Quote of the Day
Innovation has nothing to do with how many R & D dollars you have. When Apple came up with the Mac, IBM was spending at least 100 times more on R & D. It's not about money. It's about the people you have, how you're led, and how much you get it.
— Steve Jobs
Both manufacturers and their customers are very frustrated when customers receive products that fail "out of the box". I have recently worked on an "out of the box" failure issue that involved units that passed our acceptance tests at the factory but would fail in the field and I thought it might be useful to discuss how this happens and what manufacturers do to minimize the field failure rate (Figure 1 shows a modern electronic assembly facility [source]).
When products are released to production, we generally have a pretty good idea as to what our manufacturing yields and our defect level (aka out of the box failure rate) will be.

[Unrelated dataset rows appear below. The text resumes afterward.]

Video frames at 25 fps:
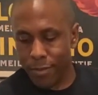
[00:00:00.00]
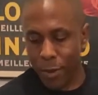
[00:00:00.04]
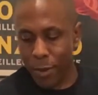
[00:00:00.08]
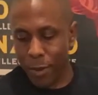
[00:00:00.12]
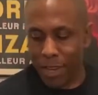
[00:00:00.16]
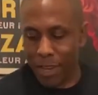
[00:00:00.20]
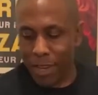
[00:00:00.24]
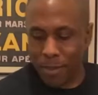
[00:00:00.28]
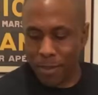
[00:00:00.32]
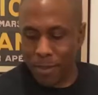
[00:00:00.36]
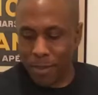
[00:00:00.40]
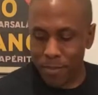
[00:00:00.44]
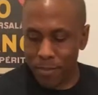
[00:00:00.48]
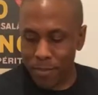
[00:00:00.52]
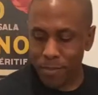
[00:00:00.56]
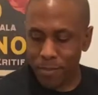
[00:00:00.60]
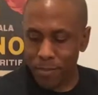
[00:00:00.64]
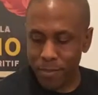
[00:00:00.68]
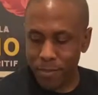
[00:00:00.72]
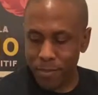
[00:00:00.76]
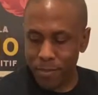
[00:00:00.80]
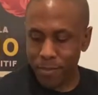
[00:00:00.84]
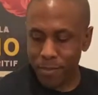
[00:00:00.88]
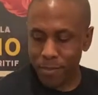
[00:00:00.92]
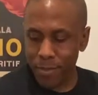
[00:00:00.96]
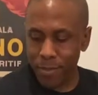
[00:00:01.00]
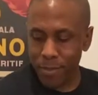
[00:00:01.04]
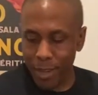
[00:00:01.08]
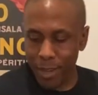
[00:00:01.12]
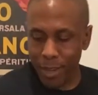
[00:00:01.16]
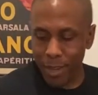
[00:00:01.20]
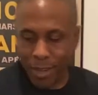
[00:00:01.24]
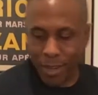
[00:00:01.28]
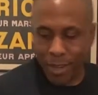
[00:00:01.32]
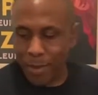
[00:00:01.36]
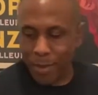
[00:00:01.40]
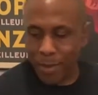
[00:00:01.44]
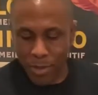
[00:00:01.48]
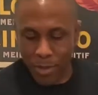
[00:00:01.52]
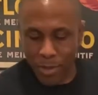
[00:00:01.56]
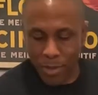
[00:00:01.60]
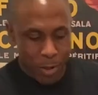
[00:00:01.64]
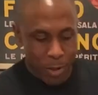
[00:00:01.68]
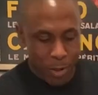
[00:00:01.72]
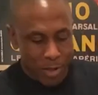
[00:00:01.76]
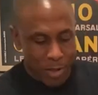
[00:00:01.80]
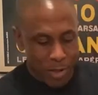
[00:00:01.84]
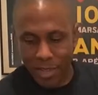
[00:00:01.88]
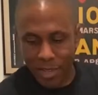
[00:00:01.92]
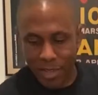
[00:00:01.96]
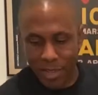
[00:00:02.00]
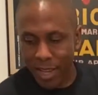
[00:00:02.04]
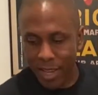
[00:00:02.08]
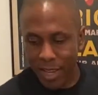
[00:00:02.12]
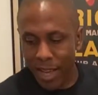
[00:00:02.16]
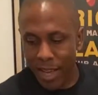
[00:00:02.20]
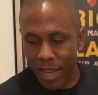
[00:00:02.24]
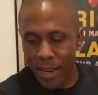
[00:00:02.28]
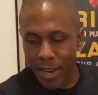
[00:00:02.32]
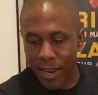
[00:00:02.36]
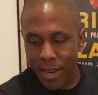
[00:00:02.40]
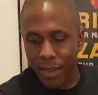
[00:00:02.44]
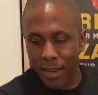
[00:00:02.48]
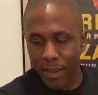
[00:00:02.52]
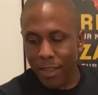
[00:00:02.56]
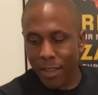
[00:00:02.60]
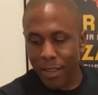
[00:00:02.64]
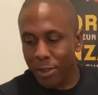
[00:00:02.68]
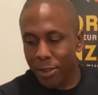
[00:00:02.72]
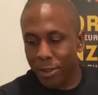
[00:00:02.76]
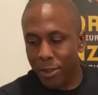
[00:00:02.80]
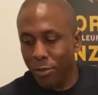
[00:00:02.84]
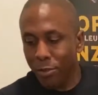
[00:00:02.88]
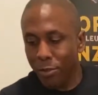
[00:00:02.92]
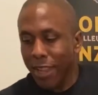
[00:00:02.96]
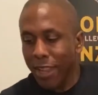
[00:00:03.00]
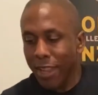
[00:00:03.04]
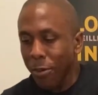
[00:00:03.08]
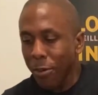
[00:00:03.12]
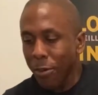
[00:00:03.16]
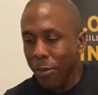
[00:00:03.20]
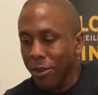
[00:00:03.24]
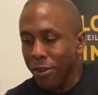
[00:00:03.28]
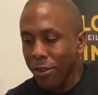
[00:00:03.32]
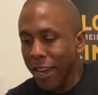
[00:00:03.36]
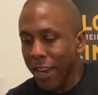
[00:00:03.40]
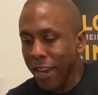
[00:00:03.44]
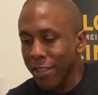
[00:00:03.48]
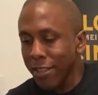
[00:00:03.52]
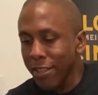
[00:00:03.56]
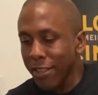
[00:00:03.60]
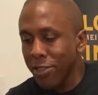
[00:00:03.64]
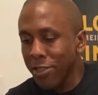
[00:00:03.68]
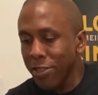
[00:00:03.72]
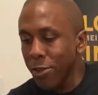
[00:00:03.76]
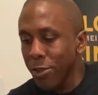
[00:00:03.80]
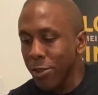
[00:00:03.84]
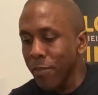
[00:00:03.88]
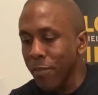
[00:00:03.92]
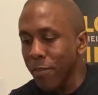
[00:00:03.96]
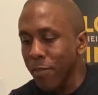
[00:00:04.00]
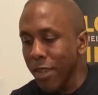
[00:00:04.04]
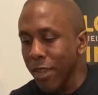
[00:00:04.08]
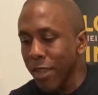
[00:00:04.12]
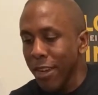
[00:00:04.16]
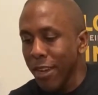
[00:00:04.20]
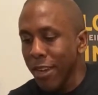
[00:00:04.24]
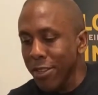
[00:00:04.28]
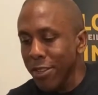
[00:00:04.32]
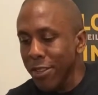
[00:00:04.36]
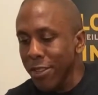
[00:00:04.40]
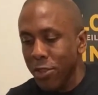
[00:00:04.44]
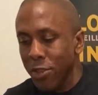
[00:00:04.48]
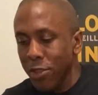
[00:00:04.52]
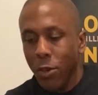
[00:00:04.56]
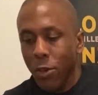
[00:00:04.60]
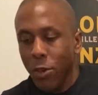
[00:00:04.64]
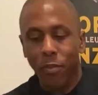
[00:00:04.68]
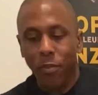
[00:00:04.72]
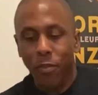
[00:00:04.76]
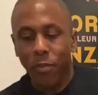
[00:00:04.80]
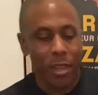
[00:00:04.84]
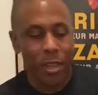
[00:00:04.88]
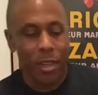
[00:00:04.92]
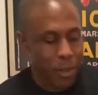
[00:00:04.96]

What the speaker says: Okay? So just like that, a little flour in your hands too, so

We have mathematical models for how things fail in manufacturing and generally those models work well. However, all modeling involves making approximations and assumptions. My focus in this note is to show how a minor process problem that our tests could not detect caused some issues for our customers.
We work hard to ensure that our products have a very low defect level, but we cannot make our defect level zero because it is impossible to perform a test for every possible failure mode. All tests have the potential for "false negatives" -- your test fails to find a defect where one exists -- and false negatives are the primary source of "out of box" failures.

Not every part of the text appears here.